[Opening RECORDS FOR THIS EXERCISE section]

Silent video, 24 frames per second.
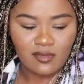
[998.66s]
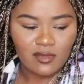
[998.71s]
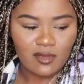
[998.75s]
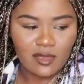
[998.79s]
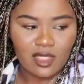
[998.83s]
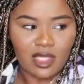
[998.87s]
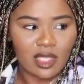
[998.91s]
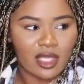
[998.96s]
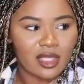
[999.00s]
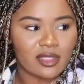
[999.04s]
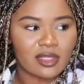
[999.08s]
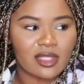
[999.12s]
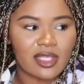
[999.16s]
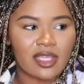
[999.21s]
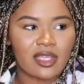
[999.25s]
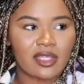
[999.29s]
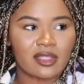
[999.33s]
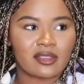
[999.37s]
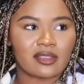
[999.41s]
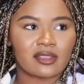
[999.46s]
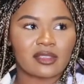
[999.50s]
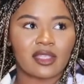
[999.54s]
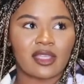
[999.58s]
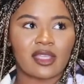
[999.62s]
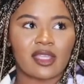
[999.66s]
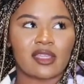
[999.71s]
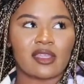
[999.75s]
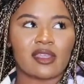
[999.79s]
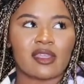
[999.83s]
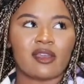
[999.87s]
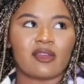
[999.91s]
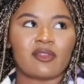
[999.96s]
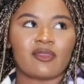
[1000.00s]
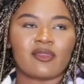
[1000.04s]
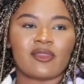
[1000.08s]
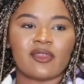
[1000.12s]
Yeah, that
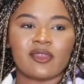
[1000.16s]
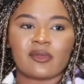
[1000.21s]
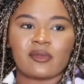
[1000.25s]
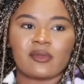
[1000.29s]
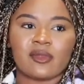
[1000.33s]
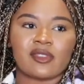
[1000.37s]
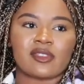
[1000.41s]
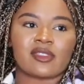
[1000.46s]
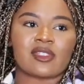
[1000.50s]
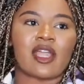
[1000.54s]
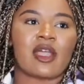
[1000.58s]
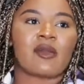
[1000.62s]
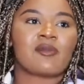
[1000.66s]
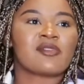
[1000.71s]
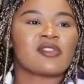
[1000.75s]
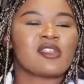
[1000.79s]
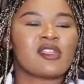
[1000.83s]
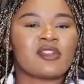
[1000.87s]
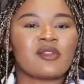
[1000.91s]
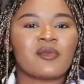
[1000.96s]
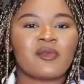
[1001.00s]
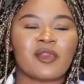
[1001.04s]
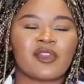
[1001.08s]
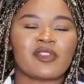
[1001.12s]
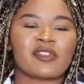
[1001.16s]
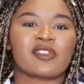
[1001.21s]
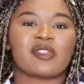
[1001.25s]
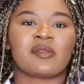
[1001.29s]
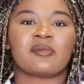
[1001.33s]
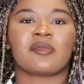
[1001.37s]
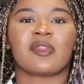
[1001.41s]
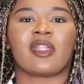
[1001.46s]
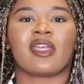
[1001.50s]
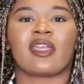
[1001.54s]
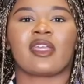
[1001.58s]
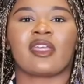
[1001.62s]
outfit was, I was gonna wear
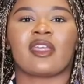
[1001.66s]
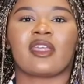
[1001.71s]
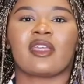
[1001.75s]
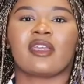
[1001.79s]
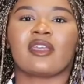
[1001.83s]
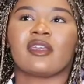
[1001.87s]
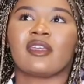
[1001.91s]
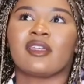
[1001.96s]
some like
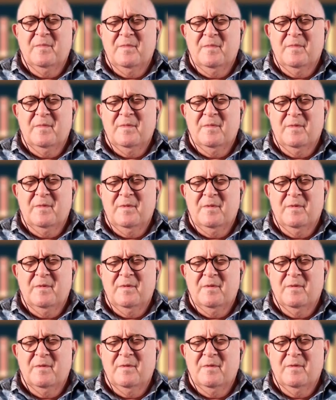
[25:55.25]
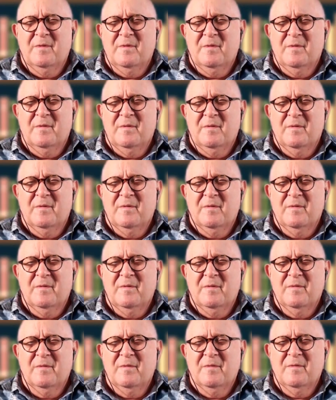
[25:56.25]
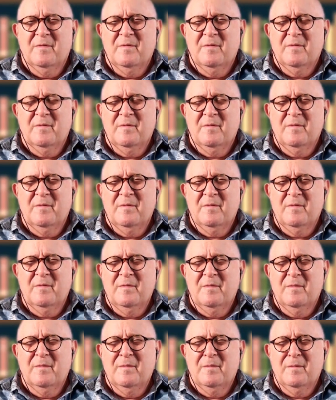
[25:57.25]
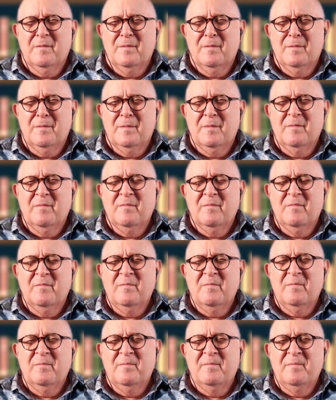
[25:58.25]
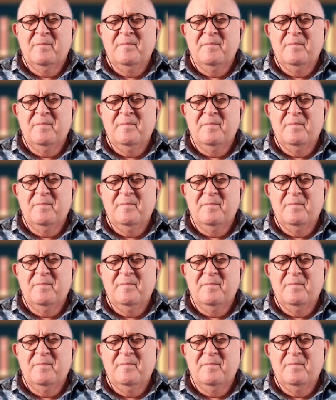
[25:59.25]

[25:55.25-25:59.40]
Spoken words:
[no speech]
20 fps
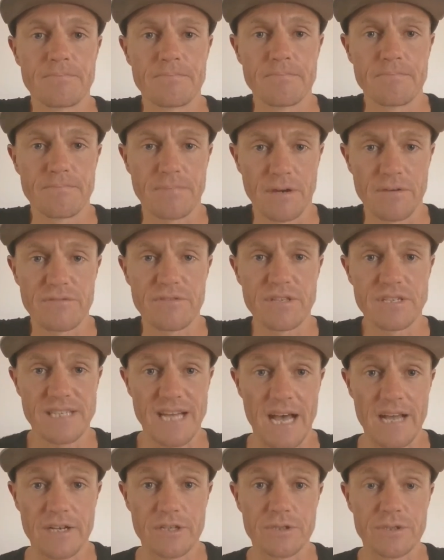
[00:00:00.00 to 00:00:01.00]
both your
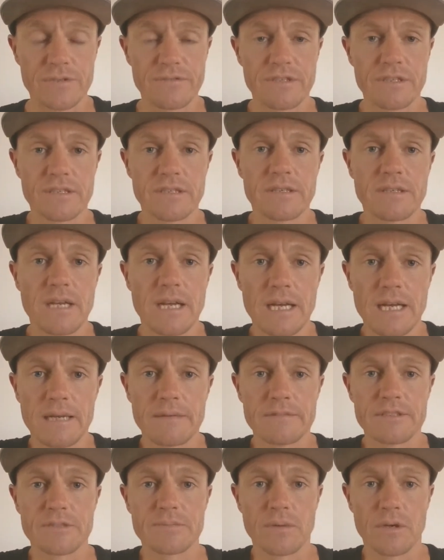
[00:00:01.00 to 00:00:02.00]
data-driven
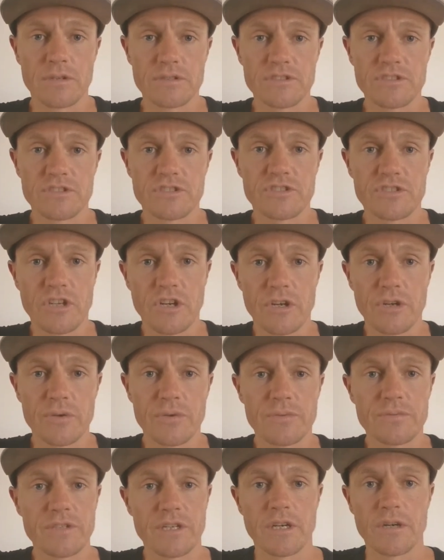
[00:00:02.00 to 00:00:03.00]
response,
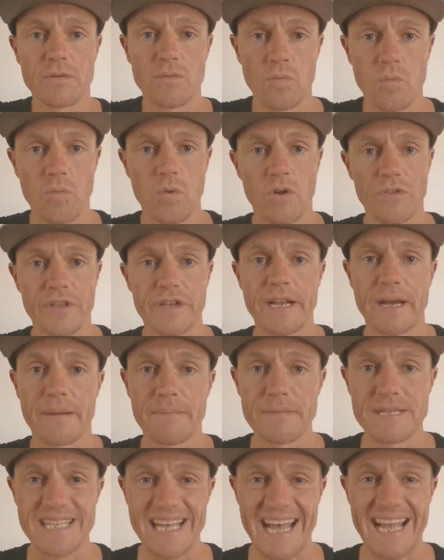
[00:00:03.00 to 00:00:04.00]
so what the
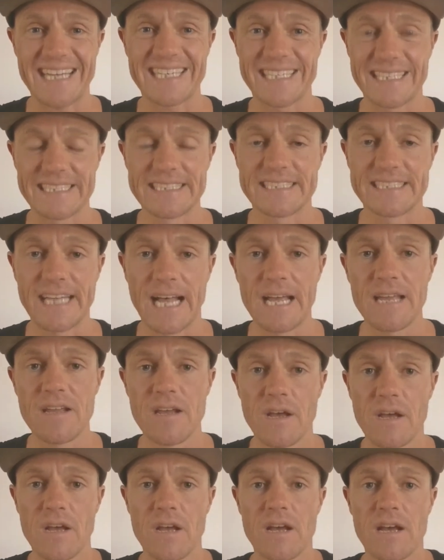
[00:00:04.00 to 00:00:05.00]
numbers actually say,
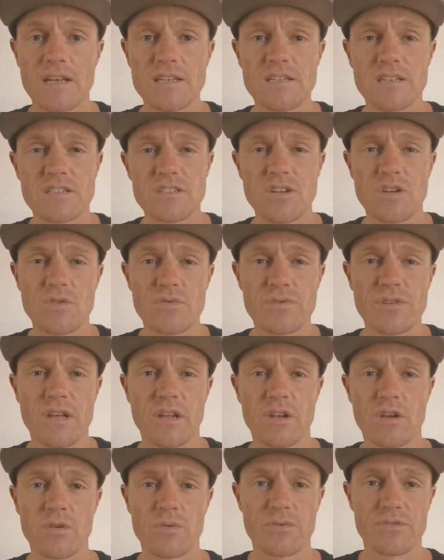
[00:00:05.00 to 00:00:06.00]

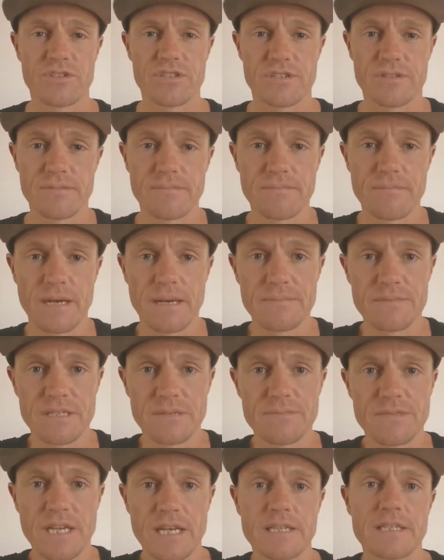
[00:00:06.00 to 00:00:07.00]
along with some
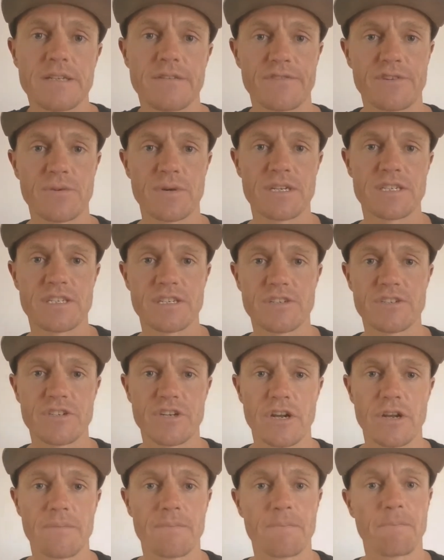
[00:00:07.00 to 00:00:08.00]
subjective questions.
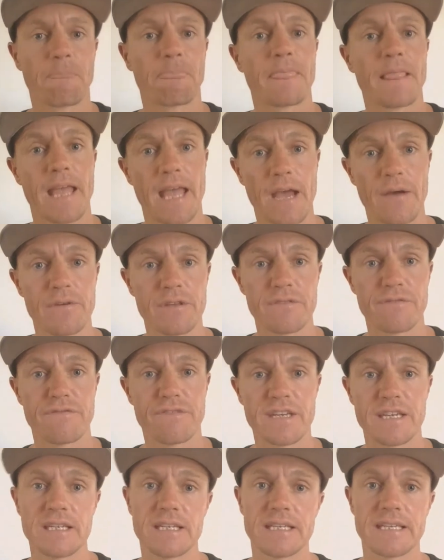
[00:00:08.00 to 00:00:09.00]
How are you
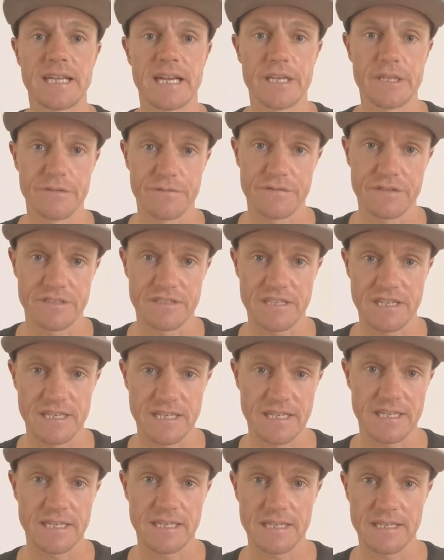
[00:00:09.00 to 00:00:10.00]
feeling? Are you
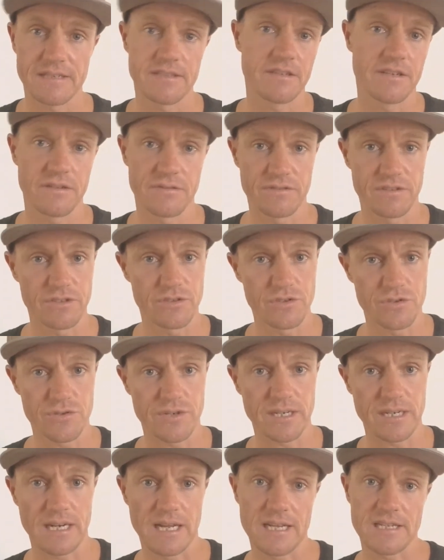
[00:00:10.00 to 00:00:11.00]
fatigued? Did you
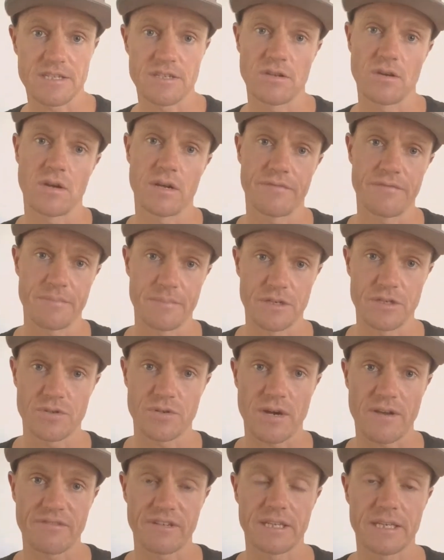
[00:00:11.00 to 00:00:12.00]
drink last night? Have you been
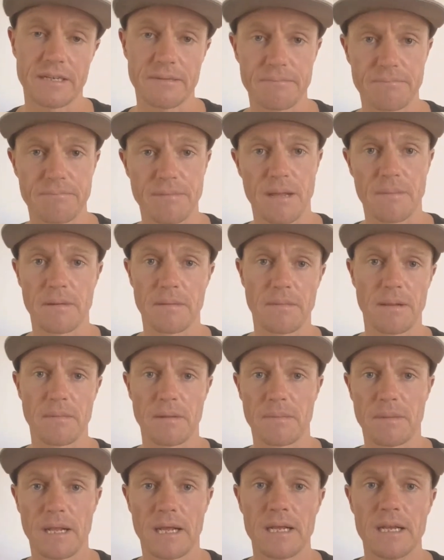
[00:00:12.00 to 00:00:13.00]
traveling? Blah blah blah
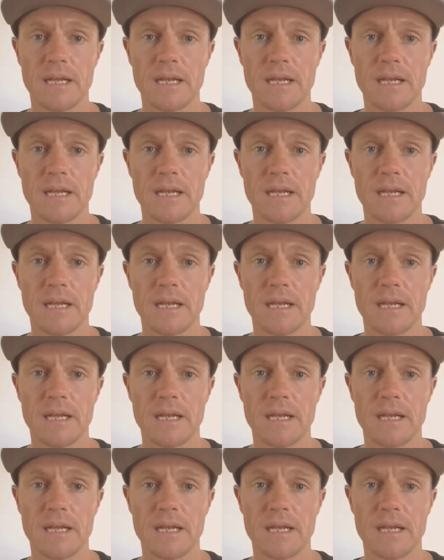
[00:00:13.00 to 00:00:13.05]
blah blah.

[Closing RECORDS FOR THIS EXERCISE section]

• **INSTRUCTIONS TO FOLLOW**:
Take the entries above and restate them word for word, minus their images.

• **THE COMPLETED TASK**:
Silent video, 24 frames per second.
[998.66s]
[998.71s]
[998.75s]
[998.79s]
[998.83s]
[998.87s]
[998.91s]
[998.96s]
[999.00s]
[999.04s]
[999.08s]
[999.12s]
[999.16s]
[999.21s]
[999.25s]
[999.29s]
[999.33s]
[999.37s]
[999.41s]
[999.46s]
[999.50s]
[999.54s]
[999.58s]
[999.62s]
[999.66s]
[999.71s]
[999.75s]
[999.79s]
[999.83s]
[999.87s]
[999.91s]
[999.96s]
[1000.00s]
[1000.04s]
[1000.08s]
[1000.12s]
Yeah, that
[1000.16s]
[1000.21s]
[1000.25s]
[1000.29s]
[1000.33s]
[1000.37s]
[1000.41s]
[1000.46s]
[1000.50s]
[1000.54s]
[1000.58s]
[1000.62s]
[1000.66s]
[1000.71s]
[1000.75s]
[1000.79s]
[1000.83s]
[1000.87s]
[1000.91s]
[1000.96s]
[1001.00s]
[1001.04s]
[1001.08s]
[1001.12s]
[1001.16s]
[1001.21s]
[1001.25s]
[1001.29s]
[1001.33s]
[1001.37s]
[1001.41s]
[1001.46s]
[1001.50s]
[1001.54s]
[1001.58s]
[1001.62s]
outfit was, I was gonna wear
[1001.66s]
[1001.71s]
[1001.75s]
[1001.79s]
[1001.83s]
[1001.87s]
[1001.91s]
[1001.96s]
some like
[25:55.25]
[25:56.25]
[25:57.25]
[25:58.25]
[25:59.25]

[25:55.25-25:59.40]
Spoken words:
[no speech]
20 fps
[00:00:00.00 to 00:00:01.00]
both your
[00:00:01.00 to 00:00:02.00]
data-driven
[00:00:02.00 to 00:00:03.00]
response,
[00:00:03.00 to 00:00:04.00]
so what the
[00:00:04.00 to 00:00:05.00]
numbers actually say,
[00:00:05.00 to 00:00:06.00]

[00:00:06.00 to 00:00:07.00]
along with some
[00:00:07.00 to 00:00:08.00]
subjective questions.
[00:00:08.00 to 00:00:09.00]
How are you
[00:00:09.00 to 00:00:10.00]
feeling? Are you
[00:00:10.00 to 00:00:11.00]
fatigued? Did you
[00:00:11.00 to 00:00:12.00]
drink last night? Have you been
[00:00:12.00 to 00:00:13.00]
traveling? Blah blah blah
[00:00:13.00 to 00:00:13.05]
blah blah.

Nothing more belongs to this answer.